Use of antibiotics has been close to eradicated within Norwegian salmon farming, an effort which has received international recognition as antibiotic resistance has been identified as a major global health challenge moving forward. Today, less than one percent of all Norwegian salmon receives antibiotics in its lifetime, and if treated, a strict quarantine period is required to make sure that no residuals end up in products reaching the supermarket shelves.
Every year, Norwegian Food Authorities conducts thorough analyses of undesirable substances in farmed salmon. The yearly reports are readily available to the public. A wider benefit risk assessment was also recently conducted by The Norwegian Scientific Committee for Food and Environment, which concludes that the benefits of eating fish (farmed salmon included) outweigh the risks.
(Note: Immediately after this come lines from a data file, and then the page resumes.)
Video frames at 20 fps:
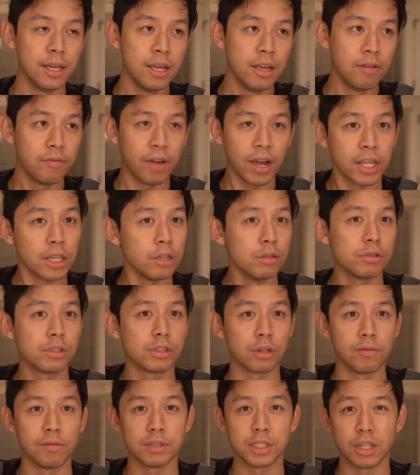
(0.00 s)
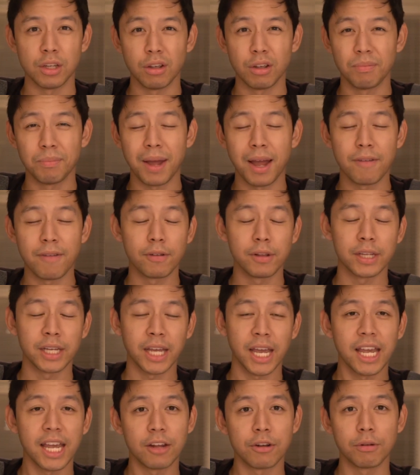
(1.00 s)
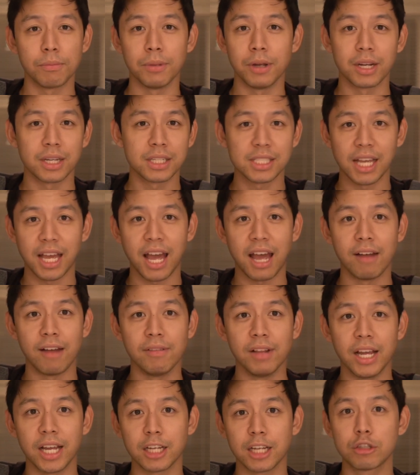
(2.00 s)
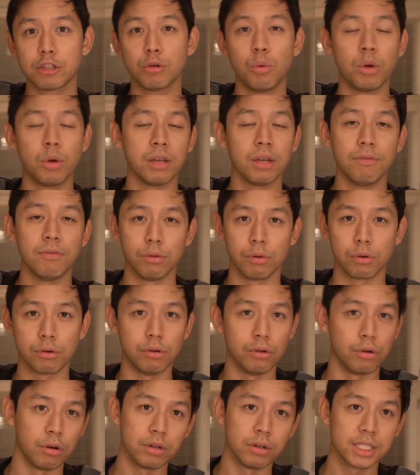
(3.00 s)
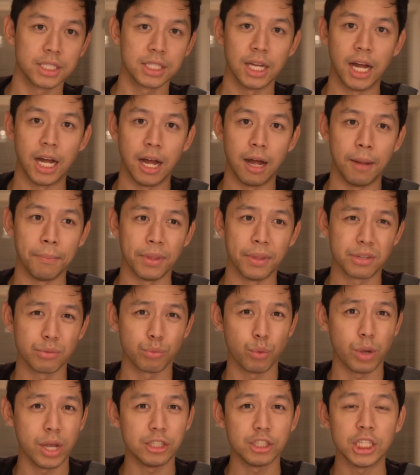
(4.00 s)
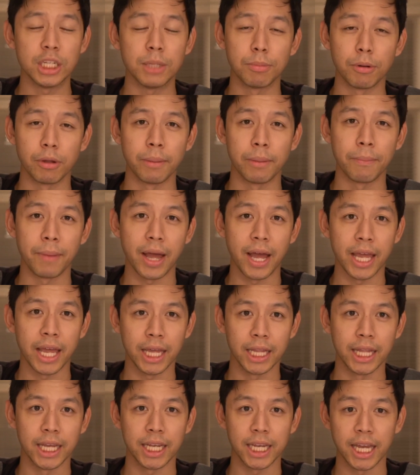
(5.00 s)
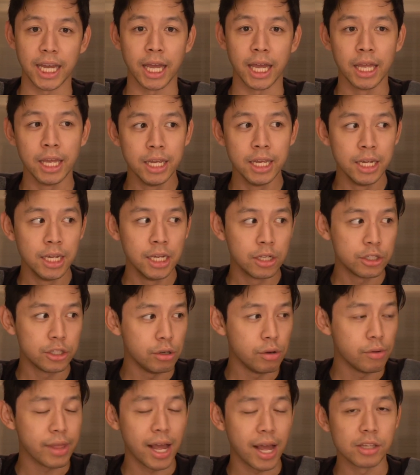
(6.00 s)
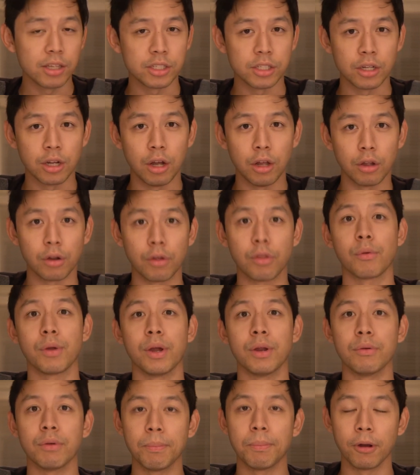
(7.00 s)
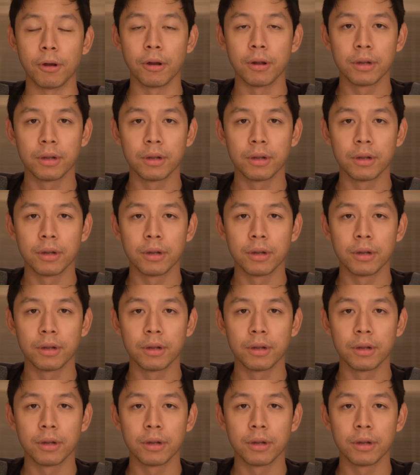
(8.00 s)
find used servers that you can buy for like $800 that have 24 cores. It's way cheaper than buying a $2,000 Threadripper.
By farming volumes, Norway is the largest salmon farmer in the world. It goes without saying that Norwegian fish farmers have a great responsibility towards its environmental surroundings and wildlife. By following the book’s narrative, one would think that numerous fish farms must come at the expense of wild salmon populations. It may therefore come as a surprise that despite Norway’s fish farming activities, Norway continues to host to some of the richest wild salmon populations in the world. The decline in many of the world’s wild salmon rivers have taken place in many regions in the world, also in regions where no salmon farming activities are conducted. This goes to show that there are likely other contributing factors than fish farming alone. Further, the industry has numerous measures in place to avoid escapes and dedicated re-catching programs to minimize its impact on wild salmon populations.
The Norwegian Seafood Council urge all consumers and stakeholders of Norwegian salmon to look into some of the claims made in the book, as we believe they will be surprised to see that the picture is quite different than what “Salmon Wars” portrays.